Glacier fluctuations constitute an important indicator for climate change, both current and past. Glacier mass balance measurements are made to correctly reflect the state of the glacier. Very few studies have been made to study the representability of each point measurement to the average mass balance of a particular glacier, an exercise that requires a large number of measurements. Such studies are rare due to the practical constraints and costs involved in collecting data. On Storglaciären, Sweden, a very dense system of measurements of both distributed winter (∼100 points km−2) and summer (∼15 points km−2) balance allows a spatial analysis of the mass balance components. The results show that local summer balance values are strongly correlated to the average summer balance value of the glacier. Local winter balance values are also generally well correlated to the average winter balance value, but small areas on the glacier exhibit no correlation. These areas correspond to wind-eroded areas of low accumulation on the glacier. The local net balance values are also well correlated to the average net balance value, indicating that the effect of the summer balance is strong and, at least partly, counter-balancing the spatial inhomogeneities in the local spatial winter balance values. These results show that detailed knowledge of both mass balance components and their spatial variability may be necessary to safely use a sparse system of measurements points. On Storglaciären, this is especially true for winter balance measurements since the spatial snow distribution is highly variable and not necessarily representative of the glacier average at each measurement point. The results strictly apply to Storglaciären but similar effects should be present on most glaciers in a similar setting; the results thus serve as an example of conditions that can be expected on a typical mid-latitude to subarctic glacier.
Introduction
Mass balance measurements on glaciers aim at capturing the climate signal hidden in the net gain or loss of mass or volume over time (Lemke et al., 2007). One problem that faces students of mass balance is how each measurement on the glacier represents or contributes to the average mass balance of the glacier (e.g. Cogley, 1999; Fountain and Vecchia, 1999). The use of a single stake (exemplified by the long Claridenfirn, Switzerland, record, initiated in 1914; Müller-Lemans et al., 1994; Aellen, 1995) providing a measure of the average mass balance relies on the assumption that local mass balance on all parts of the glacier, at least those considered for establishing the stake, is correlated to the glacier average mass balance value. The number of mass balance studies where measurements are made at a sufficiently large number of points to evaluate such relationships is small. On Storglaciären, northern Sweden, measurements with high spatial density (e.g. Holmlund and Jansson, 1999; Jansson, 1999a; Holmlund et al., 2005) have been carried out since the mass balance year 1945/1946 (Fig. 1). In this program, both winter and summer balances are measured, and the net balance calculated as the sum of the two mass balance components (summer balance, mass loss, is a negative quantity). Hence, the Storglaciären data can be used to evaluate mass balance relationships in great detail.

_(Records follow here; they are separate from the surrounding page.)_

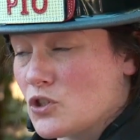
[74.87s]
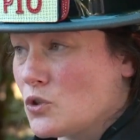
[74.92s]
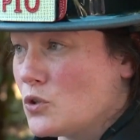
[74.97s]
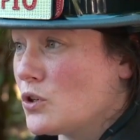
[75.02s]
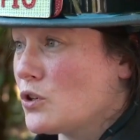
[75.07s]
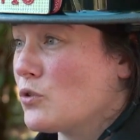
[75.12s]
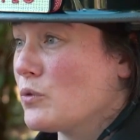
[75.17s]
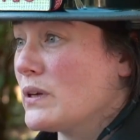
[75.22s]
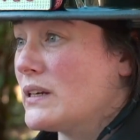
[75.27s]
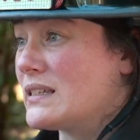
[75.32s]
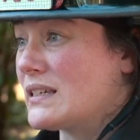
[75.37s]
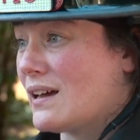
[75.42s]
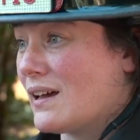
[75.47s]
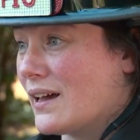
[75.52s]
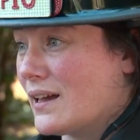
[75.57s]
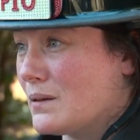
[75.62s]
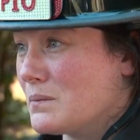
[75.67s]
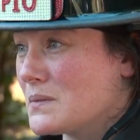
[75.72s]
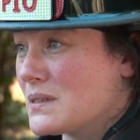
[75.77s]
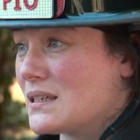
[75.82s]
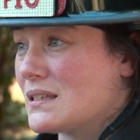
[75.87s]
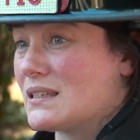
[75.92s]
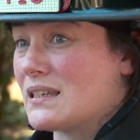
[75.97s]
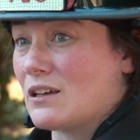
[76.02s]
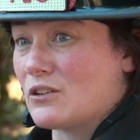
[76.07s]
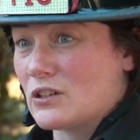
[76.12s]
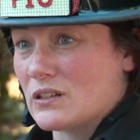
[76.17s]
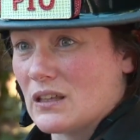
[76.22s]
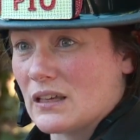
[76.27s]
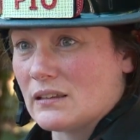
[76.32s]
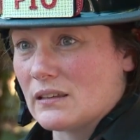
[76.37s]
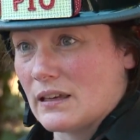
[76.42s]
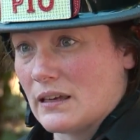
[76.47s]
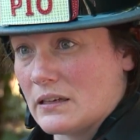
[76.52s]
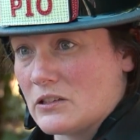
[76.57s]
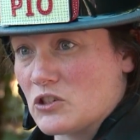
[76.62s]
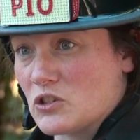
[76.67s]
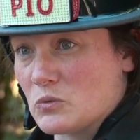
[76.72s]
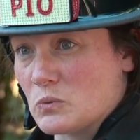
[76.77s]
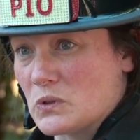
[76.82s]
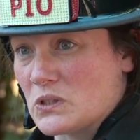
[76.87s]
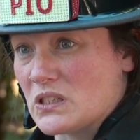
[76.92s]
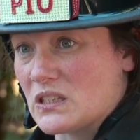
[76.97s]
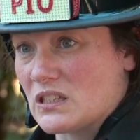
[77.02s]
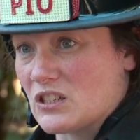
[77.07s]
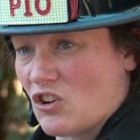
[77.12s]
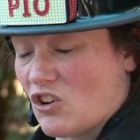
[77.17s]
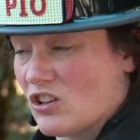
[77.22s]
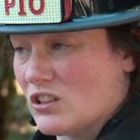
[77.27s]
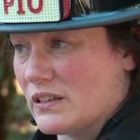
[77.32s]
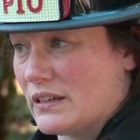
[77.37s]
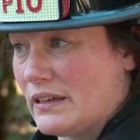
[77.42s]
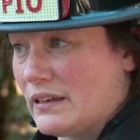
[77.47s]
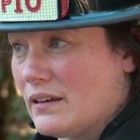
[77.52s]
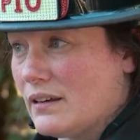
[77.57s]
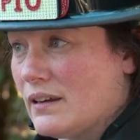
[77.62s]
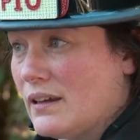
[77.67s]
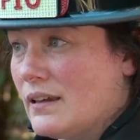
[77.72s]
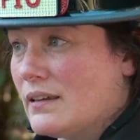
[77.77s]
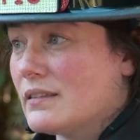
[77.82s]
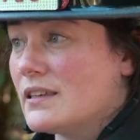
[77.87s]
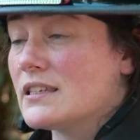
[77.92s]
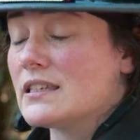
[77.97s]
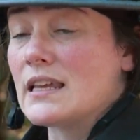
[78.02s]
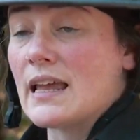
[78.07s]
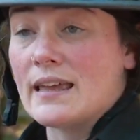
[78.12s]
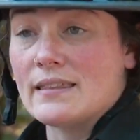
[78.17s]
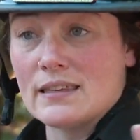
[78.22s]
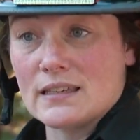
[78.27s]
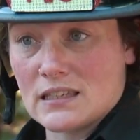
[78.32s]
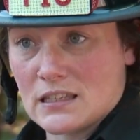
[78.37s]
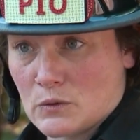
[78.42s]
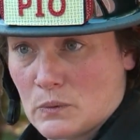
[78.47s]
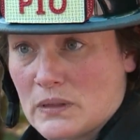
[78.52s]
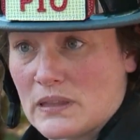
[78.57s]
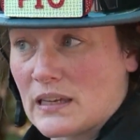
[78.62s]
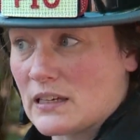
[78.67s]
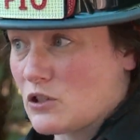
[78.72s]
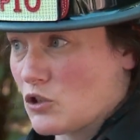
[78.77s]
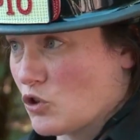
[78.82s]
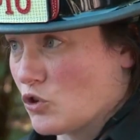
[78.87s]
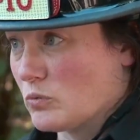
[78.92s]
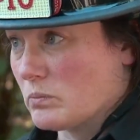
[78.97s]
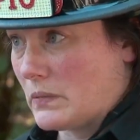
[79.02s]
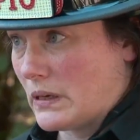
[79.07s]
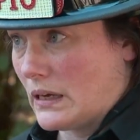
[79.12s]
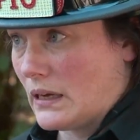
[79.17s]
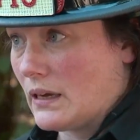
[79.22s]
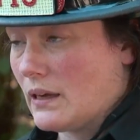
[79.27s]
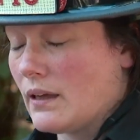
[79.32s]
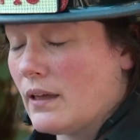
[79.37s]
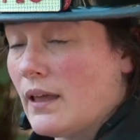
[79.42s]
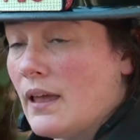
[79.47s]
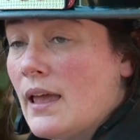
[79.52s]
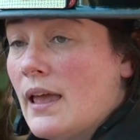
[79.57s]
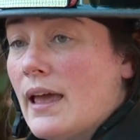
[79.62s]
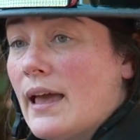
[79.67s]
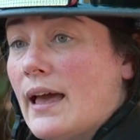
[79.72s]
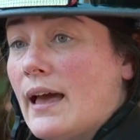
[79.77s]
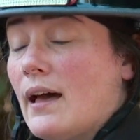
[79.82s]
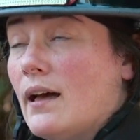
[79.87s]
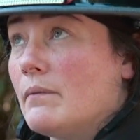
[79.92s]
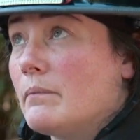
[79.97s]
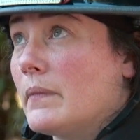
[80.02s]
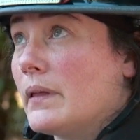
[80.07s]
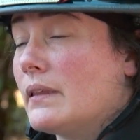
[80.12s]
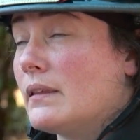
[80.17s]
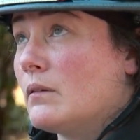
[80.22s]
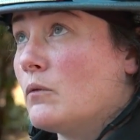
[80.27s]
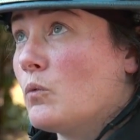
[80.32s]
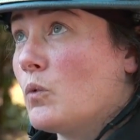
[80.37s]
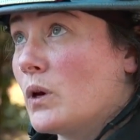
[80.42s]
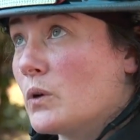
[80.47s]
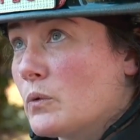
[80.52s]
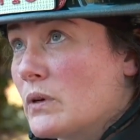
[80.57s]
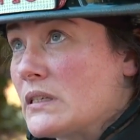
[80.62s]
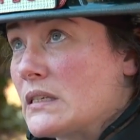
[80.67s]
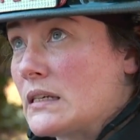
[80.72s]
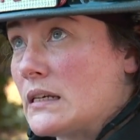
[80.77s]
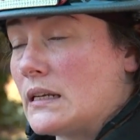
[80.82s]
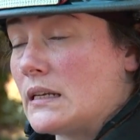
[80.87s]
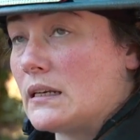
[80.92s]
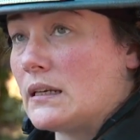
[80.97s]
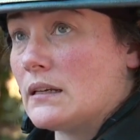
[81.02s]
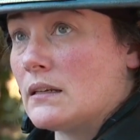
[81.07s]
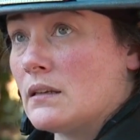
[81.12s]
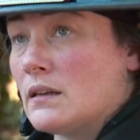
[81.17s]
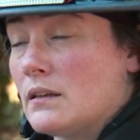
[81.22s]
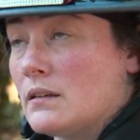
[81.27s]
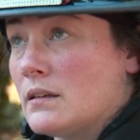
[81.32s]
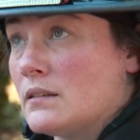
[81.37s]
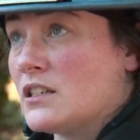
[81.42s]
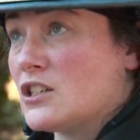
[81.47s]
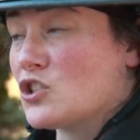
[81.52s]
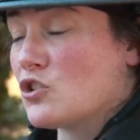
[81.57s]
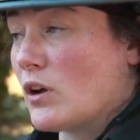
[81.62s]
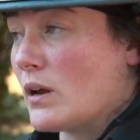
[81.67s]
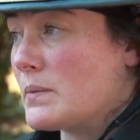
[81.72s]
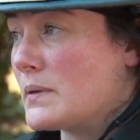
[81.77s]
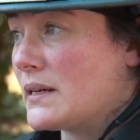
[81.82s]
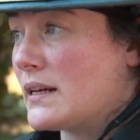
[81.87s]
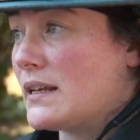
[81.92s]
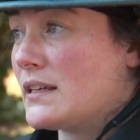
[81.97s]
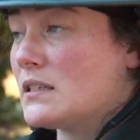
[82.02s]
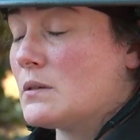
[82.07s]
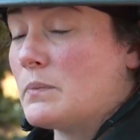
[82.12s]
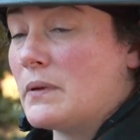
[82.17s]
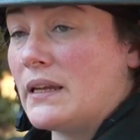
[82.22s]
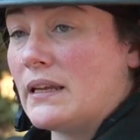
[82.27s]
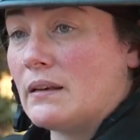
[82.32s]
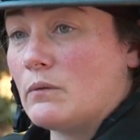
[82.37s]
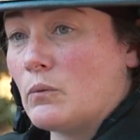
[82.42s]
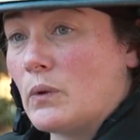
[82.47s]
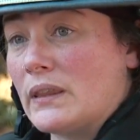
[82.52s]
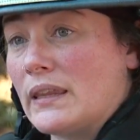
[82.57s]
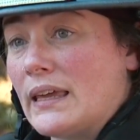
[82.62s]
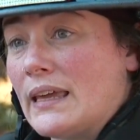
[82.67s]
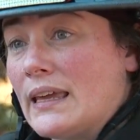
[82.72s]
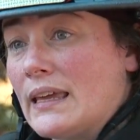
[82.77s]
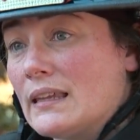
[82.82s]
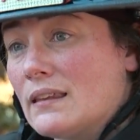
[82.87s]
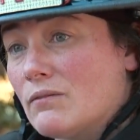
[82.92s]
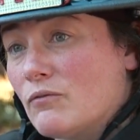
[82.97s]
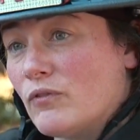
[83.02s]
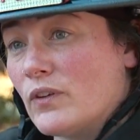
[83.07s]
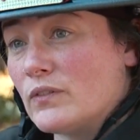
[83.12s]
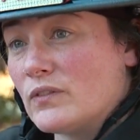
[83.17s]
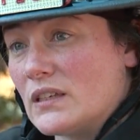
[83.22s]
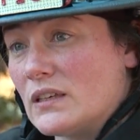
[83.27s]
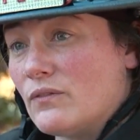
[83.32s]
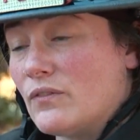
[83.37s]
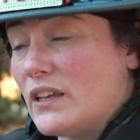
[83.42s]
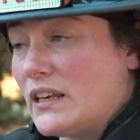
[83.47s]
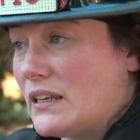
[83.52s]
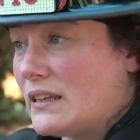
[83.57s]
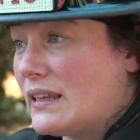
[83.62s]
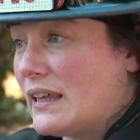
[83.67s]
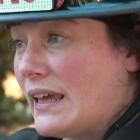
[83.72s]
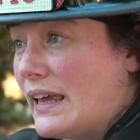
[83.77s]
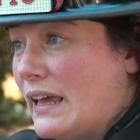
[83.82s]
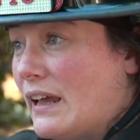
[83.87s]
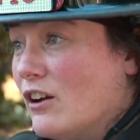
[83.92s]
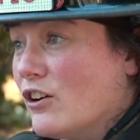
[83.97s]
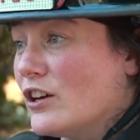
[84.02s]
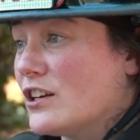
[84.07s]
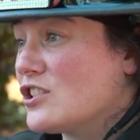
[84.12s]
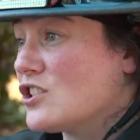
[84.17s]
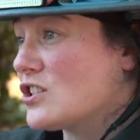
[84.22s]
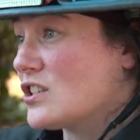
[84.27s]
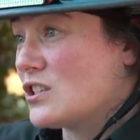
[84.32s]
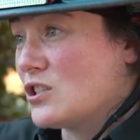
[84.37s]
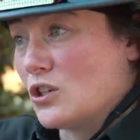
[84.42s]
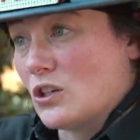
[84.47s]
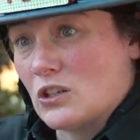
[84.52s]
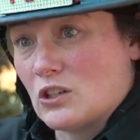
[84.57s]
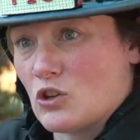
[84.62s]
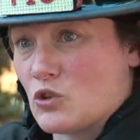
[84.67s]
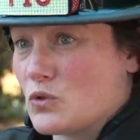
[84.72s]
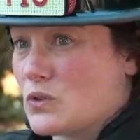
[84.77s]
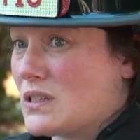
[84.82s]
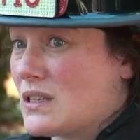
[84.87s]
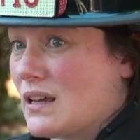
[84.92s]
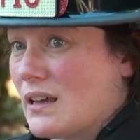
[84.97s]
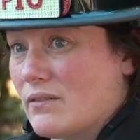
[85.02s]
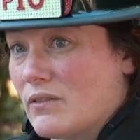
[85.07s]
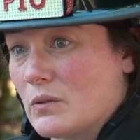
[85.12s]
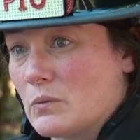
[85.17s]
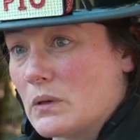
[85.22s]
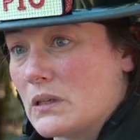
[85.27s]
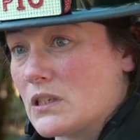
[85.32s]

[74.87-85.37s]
two to three times. It sounded like the engine was stalling. This and this is what they told me. Um, one resident uh, described it as being when they hit 50 feet in the air, it just took a nosedive and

We have used maps of winter, summer, and net balance, based on spatially extensive snow accumulation and melt distribution data (e.g. Jansson, 1999a), to study the spatial correlations between the components on Storglaciären. This provides a detailed view of how the spatial distribution pattern of the different mass balance components relate to the glacier average values. The results from Storglaciären indicate that the local winter balance values may not generally be well correlated to the glacier average winter balance. The result is, however, only a weak effect on the net balance due to the dominance of the summer balance on the net balance. Our results shows that knowledge of the influence of both mass balance parameters on the net balance is necessary to successfully use strongly reduced observation stake nets.
The Mass Balance of Storglaciären
Storglaciären is a ∼3 km2 glacier in northern Sweden with an ongoing mass balance program initiated in 1946 (e.g. Holmlund et al., 2005). A wealth of investigations on Storglaciären and other glaciers in the region (e.g. Wallén, 1948; Holmlund, 1987, 1988, 1993; Holmlund et al., 1996, Hock and Holmgren, 1996; Holmlund and Schneider, 1997; Holmlund and Jansson, 1999; Klingbjer, 2004; de Woul and Hock, 2005; Hock and Holmgren, 2005; Jansson and Linderholm, 2005; Jansson et al., 2007) have set the climatological framework for the Tarfala Research Station mass balance program (Holmlund and Jansson, 1999). The winter balance of Storglaciären is established by traditional snow depth probing and density measurements. Summer balance is measured using standard ablation stake methods. The measurement method used on Storglaciären is applicable to most glaciers in the temperate, subarctic, and arctic regions where a pronounced cold accumulation and warm ablation season is present. The entire mass balance series of Storglaciären is available as isopach maps of the winter and summer balances (in meters of water equivalent, m w.e.). These maps have been constructed from the measured values of winter and summer balance according to the methods given by Østrem and Brugman (1991), and in fact many of the methods described there originate from ideas developed during the first years of measurements on Storglaciären. Common to all measurements is that they have good spatial distribution. Since 1966, snow depth is probed at ∼300 points (∼100 points km−2) in a 100 × 100 m grid, and ∼50 stakes distributed across the entire glacier (∼15 stakes km−2) are used for melt measurements (Fig. 2f; Jansson, 1999a). The number of stakes and snow depth measurements have never been smaller than approximately half the modern values but have varied from year to year, especially before 1966.
Definitions
In this paper we discuss mass balance parameters on local scale, in terms of their glacier-wide average values, as well as the temporal average of the local values. Anonymous (1969) defined the nomenclature for mass balance measurements and we follow the recommendations. Hence, we can define the following parameters:
Local scale: bW, bS, and bN refer to the mass balance at a single point, e.g. at a stake, of the glacier in terms of its winter (bW), summer (bS), and net (bN = bW + bS; bS is defined as a negative quantity).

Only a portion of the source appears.